Hal ini dikarenakan Tigor telah memiliki pengalaman di Jakarta.
"Saya juga punya pengalaman ketika menggugat banjir Jakarata 2002," ujar Tigor.
Menurutnya, apabila gugatannya di Jakarta ini dapat menjadi contoh bagi sejumlah daerah lainnya.
"Ini pilihan mengadvokasi, membangun perubahan itu tidak harus semuanya," imbuhnya.
"Kami pilih satu, Jakarta supaya ini punya multiplying effect untuk daerah yang lain," imbuhnya.
Tigor juga mengatakan alasan tim dan para korban banjir bukan soal penyebab banjir yang terjadi.
Melainkan terkait penanggulangan dan penanganan Pemprov DKI termasuk di dalamnya Gubernur Jakarta Anies Baswedan yang dianggap lalai.
"Perdebatan hukum kami bukan masalah penyebab banjir itu," ujar Azas.
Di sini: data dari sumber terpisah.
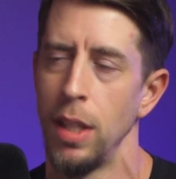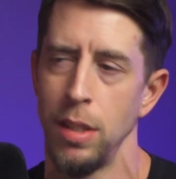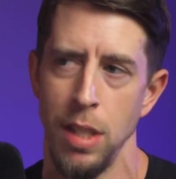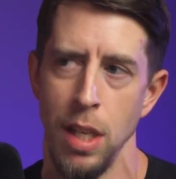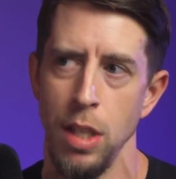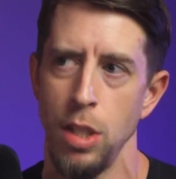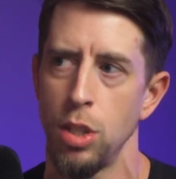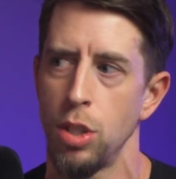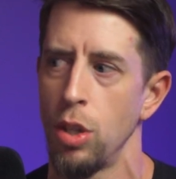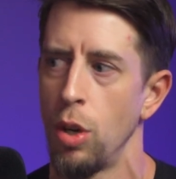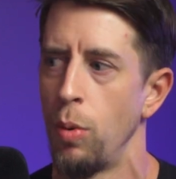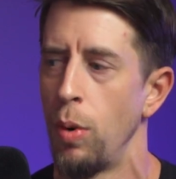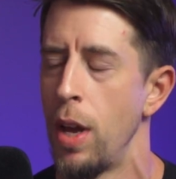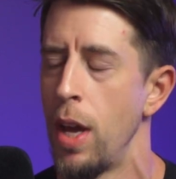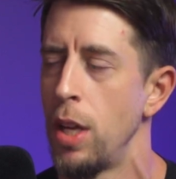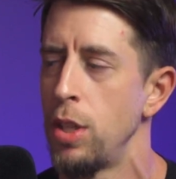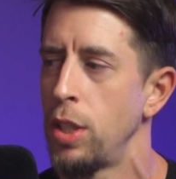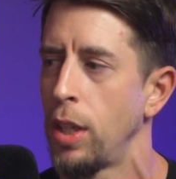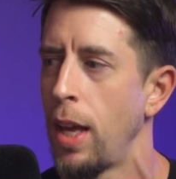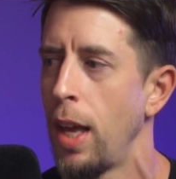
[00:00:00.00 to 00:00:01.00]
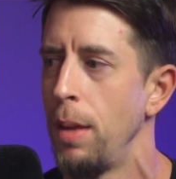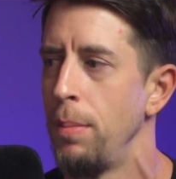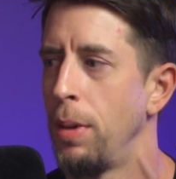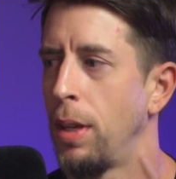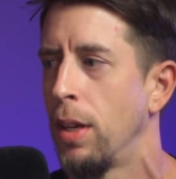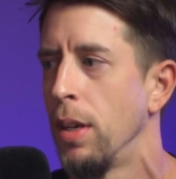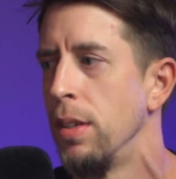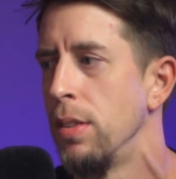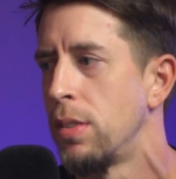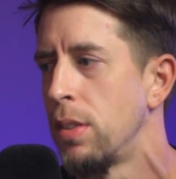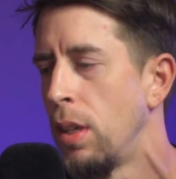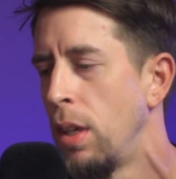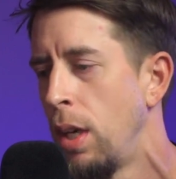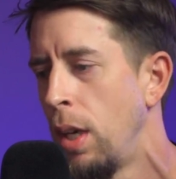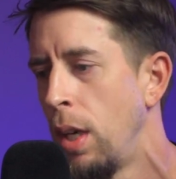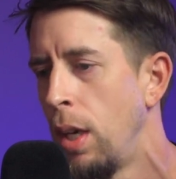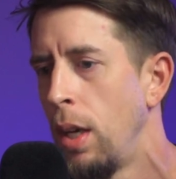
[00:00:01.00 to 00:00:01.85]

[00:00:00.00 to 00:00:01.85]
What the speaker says: teach or when I educate, because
"Namun terkait peersoalan bagaimana menangani supaya dampak banjir di Jakarta ini tidak terlampau besar," imbuhnya.
Sehingga menurut Tigor ini sepenuhnya menjadi tanggungjawab Gubernur Anies Baswedan yang memiliki otoritas di wilayah Jakarta.
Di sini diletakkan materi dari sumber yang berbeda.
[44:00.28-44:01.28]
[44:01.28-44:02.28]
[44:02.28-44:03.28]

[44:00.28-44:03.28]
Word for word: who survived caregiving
"Itu dalam konteks disaster management yang itu merupakan tanggungjawabnya gubernur sebagai penguasa wilayah, karena otoritas otonomi Jakarata ada di gubernur," jelas Azas.
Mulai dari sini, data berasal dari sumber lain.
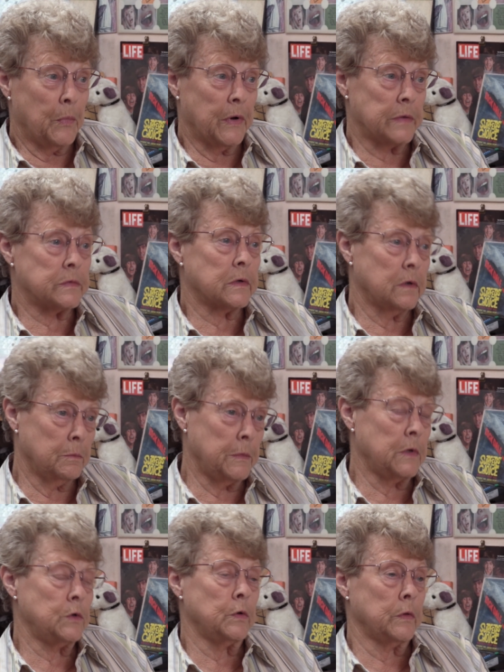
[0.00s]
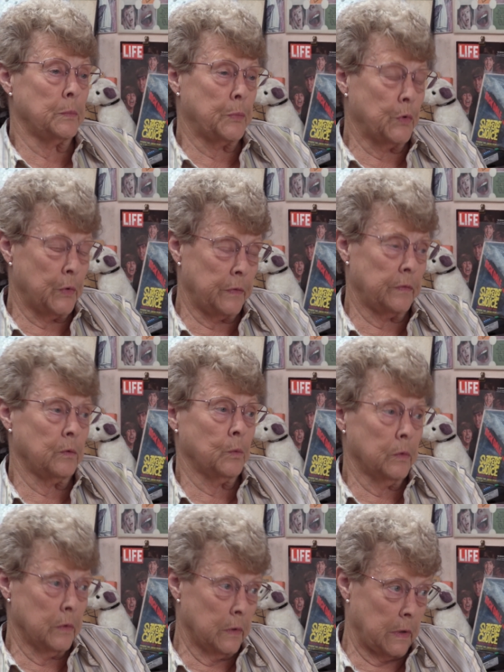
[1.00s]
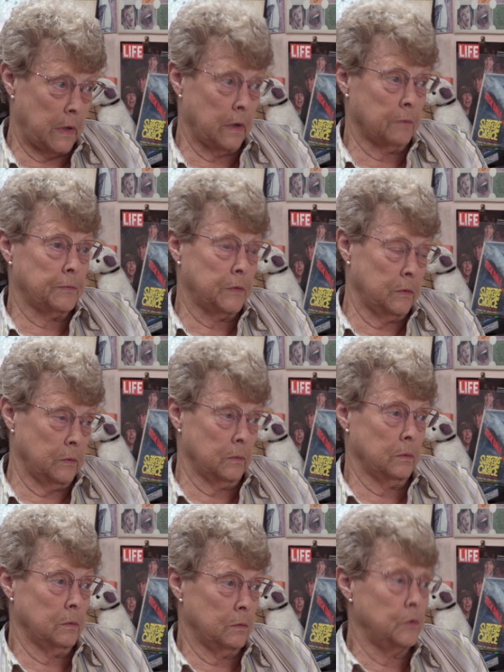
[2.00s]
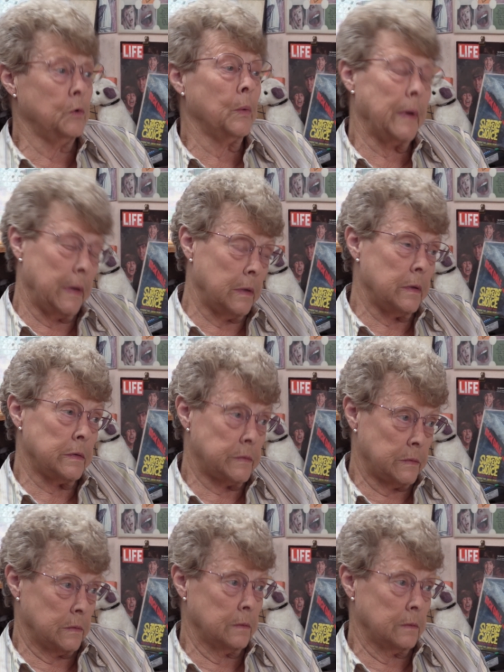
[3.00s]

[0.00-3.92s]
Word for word: but it's coming to the point that we're going to have to do 80s.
Sehingga Azas menilai pemerintah pusat tidak ada kaitannya dengan debat hukum mereka.
"Kenapa dalam gugatan tidak masuk pemerintah pusat? karena tidak ada hubungannya dengan debat hukum kami, secara otoritas," kata Azas.
"Dalam konteks banjir iya (pemerintah pusat terkait). Tapi disaster management di Jakarta itu tanggungjawabnya pemerintah daerah bukan pusat," imbunhnya.